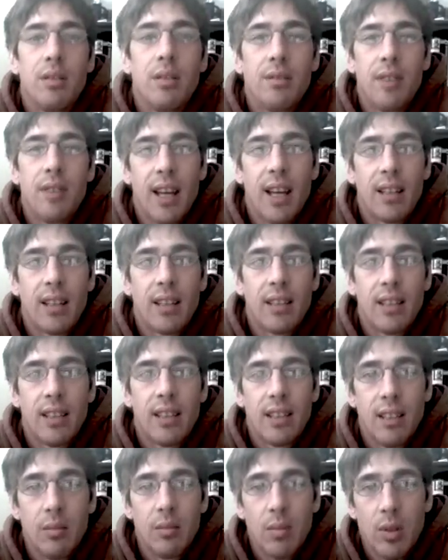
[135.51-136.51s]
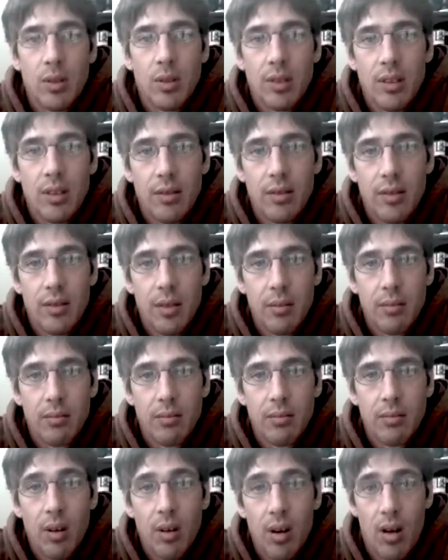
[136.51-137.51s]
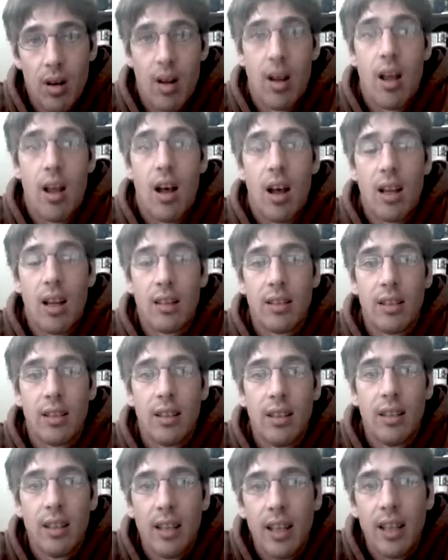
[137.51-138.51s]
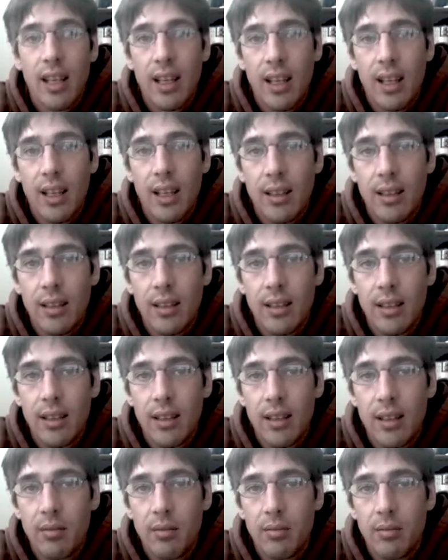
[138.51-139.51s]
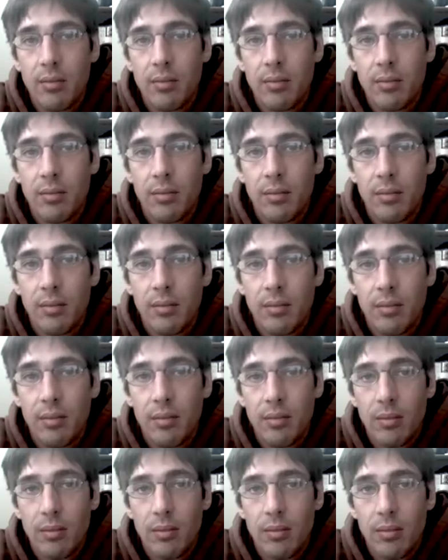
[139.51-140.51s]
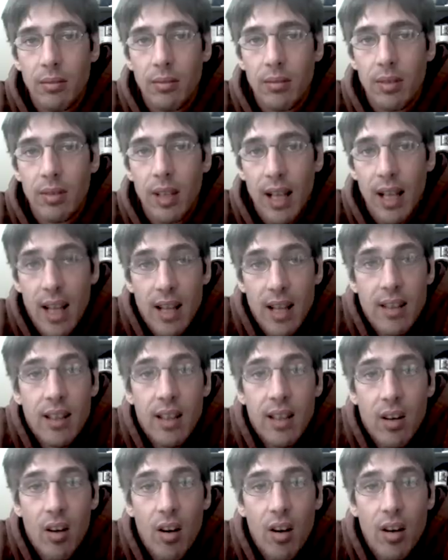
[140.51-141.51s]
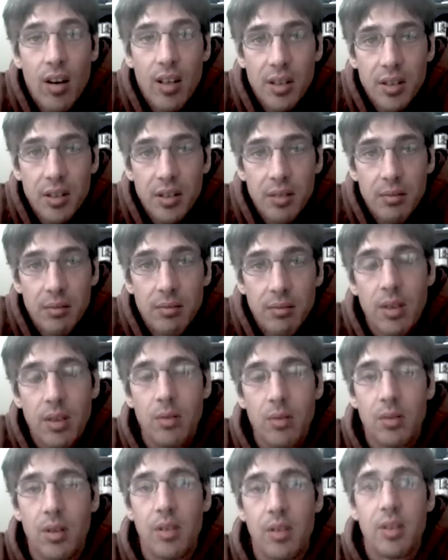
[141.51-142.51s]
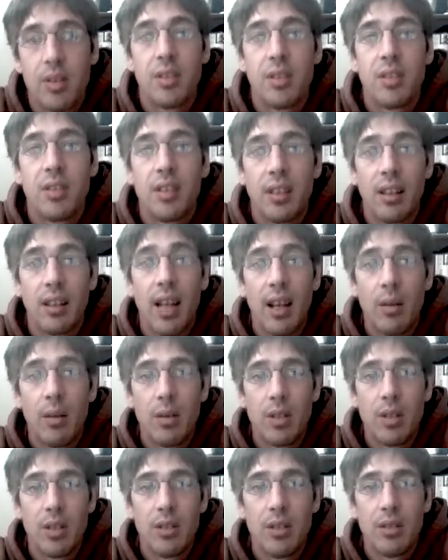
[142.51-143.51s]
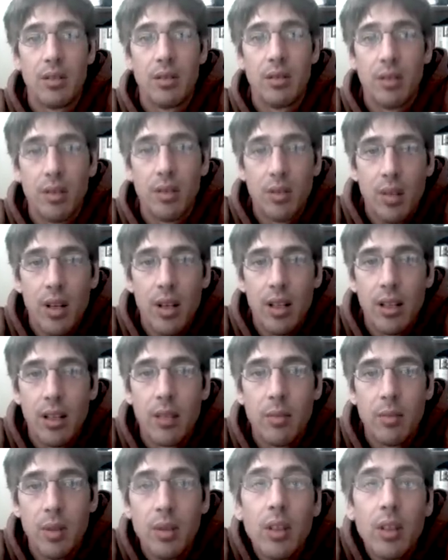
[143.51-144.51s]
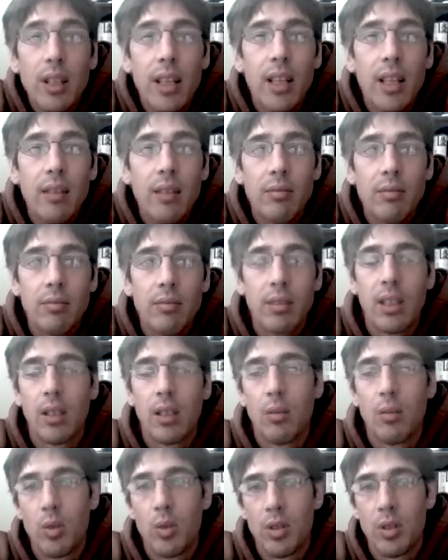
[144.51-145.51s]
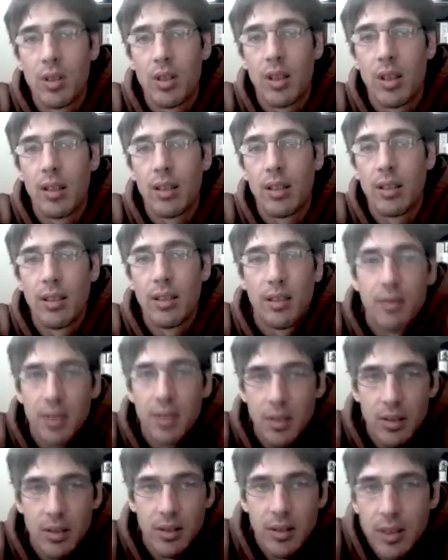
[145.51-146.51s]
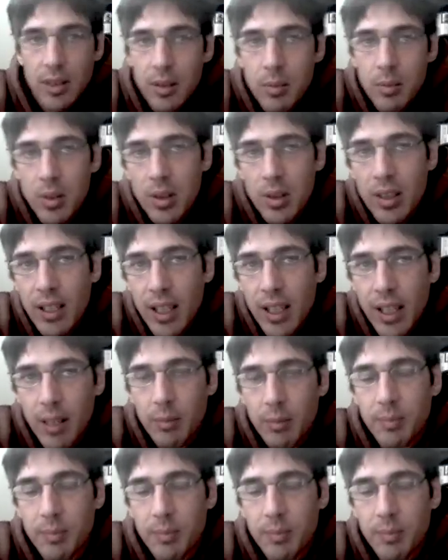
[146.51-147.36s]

In fact, I think most of them are not, and uh, and I think artists use artistic languages to try to communicate. You know, more subtle and difficult to communicate.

*PROBLEM:*
Copy all the records word for word and keep the pictures out.

*EXPECTED OUTPUT:*
[135.51-136.51s]
[136.51-137.51s]
[137.51-138.51s]
[138.51-139.51s]
[139.51-140.51s]
[140.51-141.51s]
[141.51-142.51s]
[142.51-143.51s]
[143.51-144.51s]
[144.51-145.51s]
[145.51-146.51s]
[146.51-147.36s]

In fact, I think most of them are not, and uh, and I think artists use artistic languages to try to communicate. You know, more subtle and difficult to communicate.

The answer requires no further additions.